The key to the book lies in Kepesh's memory of the '60s on campus. What he remembers particularly is a clique of four young women, calling themselves the "Gutter Girls," who took it upon themselves to become "the female trailblazers of a completely spontaneous sexual change." They weren't, he writes, "Bernadette Dohrn or Kathy Boudin. Nor were the Betty Friedans speaking to [them]. The Gutter Girls had no objection to the social or the political argument, but that was the other side of the decade." Roth is trying to identify a largely overlooked strain of the '60s that may be the truest. Not the flowery sentimentality of the time (you get the feeling his Gutter Girls may have listened to Donovan -- but only because they dreamed about fucking him), and not what Kepesh calls "the communal righteousness." Their cause was "the libertarianism extending orgiastic permission to the individual and opposed to the traditional interests of the community."

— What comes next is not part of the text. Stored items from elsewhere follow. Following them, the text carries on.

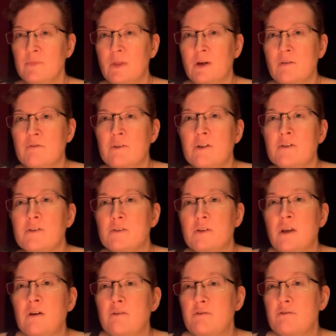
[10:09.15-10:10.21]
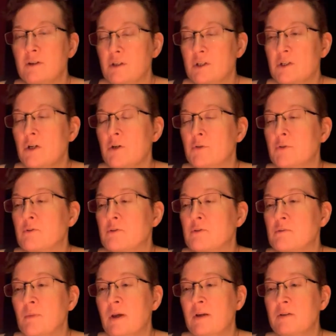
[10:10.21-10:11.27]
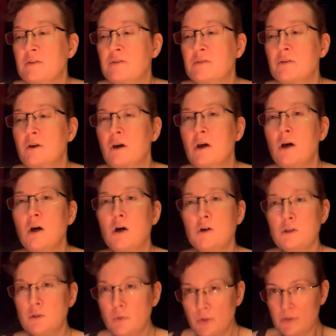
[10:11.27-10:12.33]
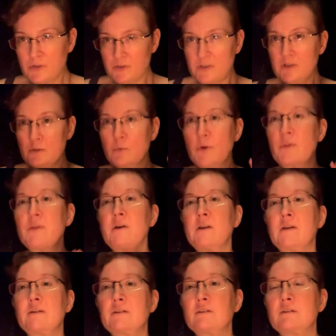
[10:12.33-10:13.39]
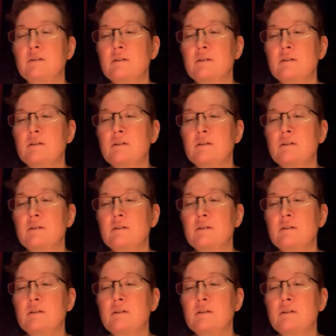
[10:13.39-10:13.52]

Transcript: of this safe and sheltered space. You are still within it,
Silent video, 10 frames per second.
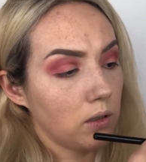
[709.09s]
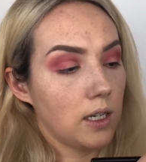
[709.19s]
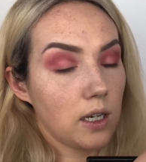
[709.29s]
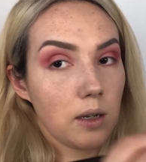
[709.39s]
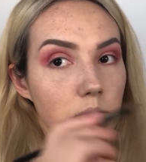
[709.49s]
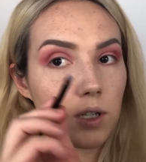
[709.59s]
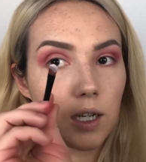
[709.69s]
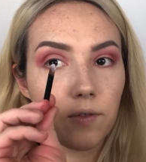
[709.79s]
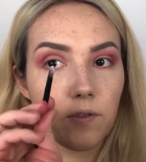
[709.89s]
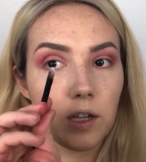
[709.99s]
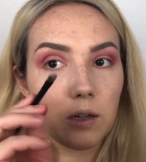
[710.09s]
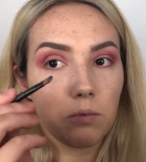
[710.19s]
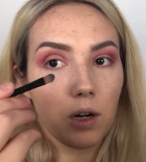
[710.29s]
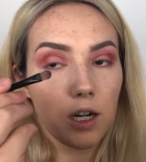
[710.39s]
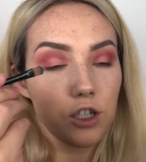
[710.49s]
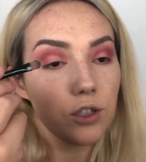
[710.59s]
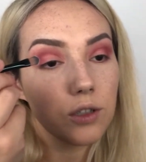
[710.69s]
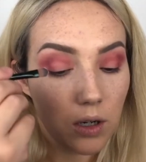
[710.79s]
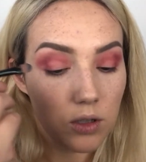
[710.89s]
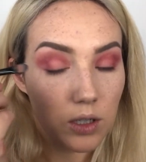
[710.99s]
And I'm taking flat brush
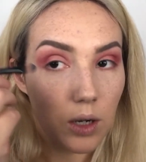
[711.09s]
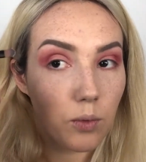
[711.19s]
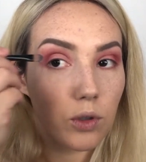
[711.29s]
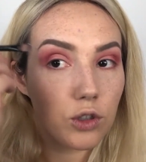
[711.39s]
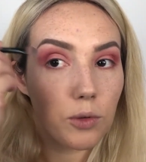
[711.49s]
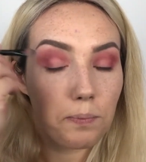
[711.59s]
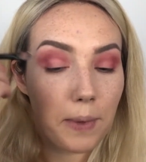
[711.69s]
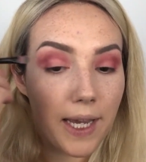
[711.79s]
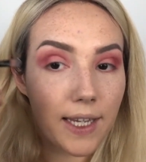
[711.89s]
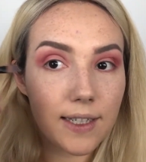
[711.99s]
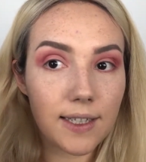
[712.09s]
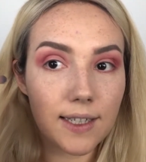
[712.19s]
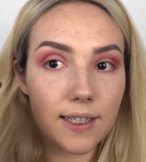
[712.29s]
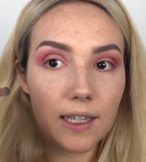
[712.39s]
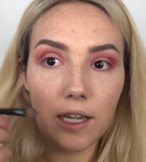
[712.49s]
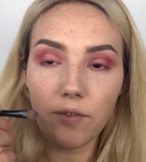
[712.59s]
because I want to pack it in.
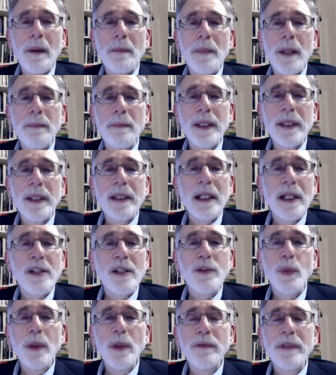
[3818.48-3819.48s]

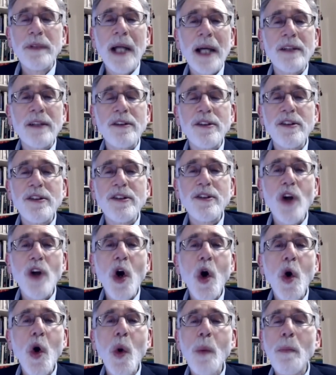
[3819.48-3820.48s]
because we've got
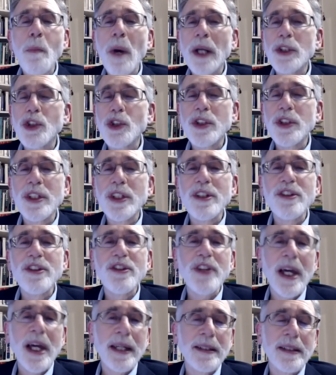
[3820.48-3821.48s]
so much
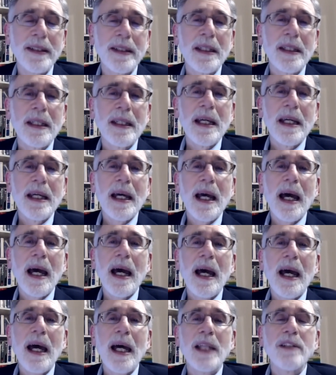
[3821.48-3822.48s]
dissent
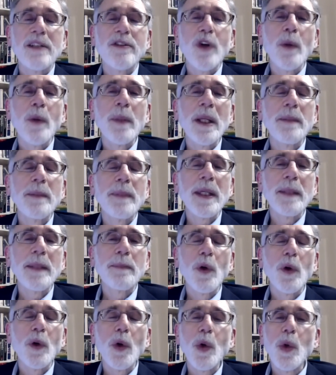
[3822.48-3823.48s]
and so many
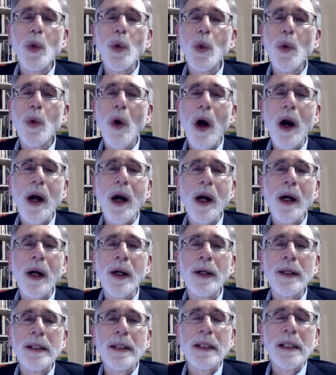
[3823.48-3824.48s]
people who are
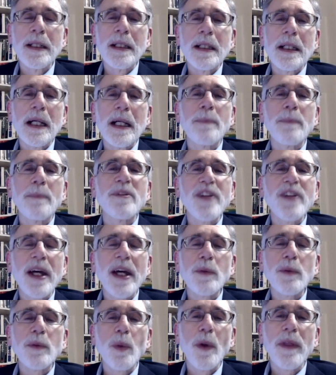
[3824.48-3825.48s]

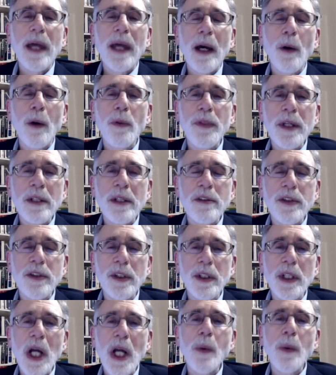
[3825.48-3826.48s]
upset with how things
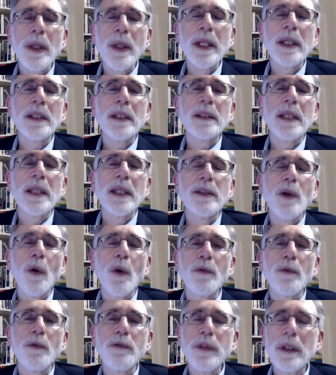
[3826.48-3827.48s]
are going, they
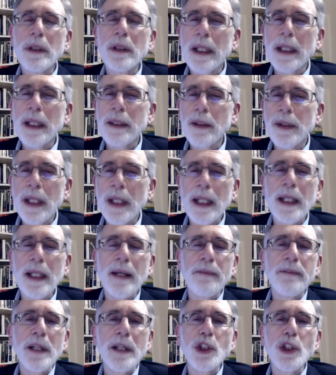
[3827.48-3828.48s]
don't feel like they're getting
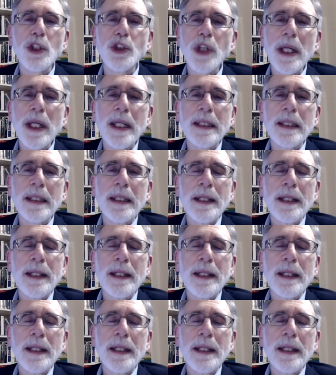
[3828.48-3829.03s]
a fair shake.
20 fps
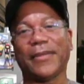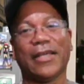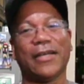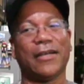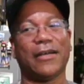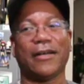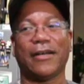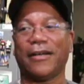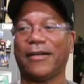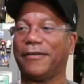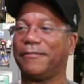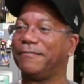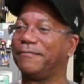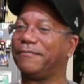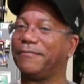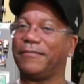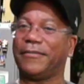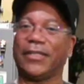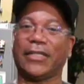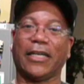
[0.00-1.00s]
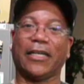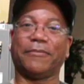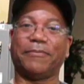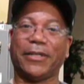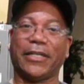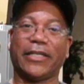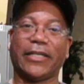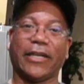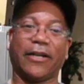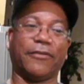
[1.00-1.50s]
Uh, you guys
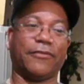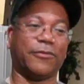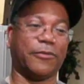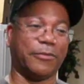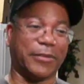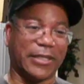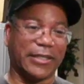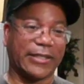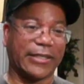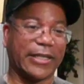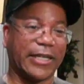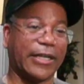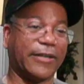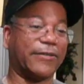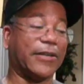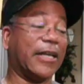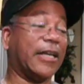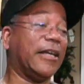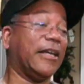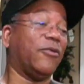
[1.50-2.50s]
be careful, be safe.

What's so bracing about this digression -- it's in many ways the heart of the book -- is not just that Roth ennobles these girls' erotic mission but that he makes you realize that the sexual questions the '60s gave rise to have never been answered. The peace has never been made between romance and sex.
And so when Roth's detractors accuse him, as seems inevitable, of telling the same old story, of whining once again about male sexual hunger, it's important to say that the seemingly small story he is telling in this slender novel has larger resonances. It's linked to an individualistic strand in American life that counters our liberal democracy in ways that have never been settled or smoothed over.
Some years ago I attended a show of late Picassos at London's Tate Gallery in which Picasso returned again and again to the figures of the artist and his model. In this series the model's voluptuousness mocked the old artist's decrepitude; Picasso linked the artist's declining sexual potency to the decline in his artistic powers. How, the young model's very presence seemed to ask, can an old man like you ever hope to capture this? There was an element of frenzied self-loathing and unfunny comedy to the canvases -- the artist as a dead-dicked Lear howling in the storm. In the climax of "The Dying Animal," artist and model, voluptuous deity and ardent worshiper, meet on a level playing field, and the effect is sorrowful, appalling and moving. For Roth, the potency of art seems no less linked to the sexual drive than it did for Picasso. They are both a means of staving off death. The productivity and urgency of Roth's work for the past decade stand alone in contemporary American fiction. This novel is clearly an attempt to get down what he knows about life and culture. But surely dispatches this urgent have rarely been so honed, so irreducible and hard, so compassionate and unforgiving. There isn't an American writer working who can touch him.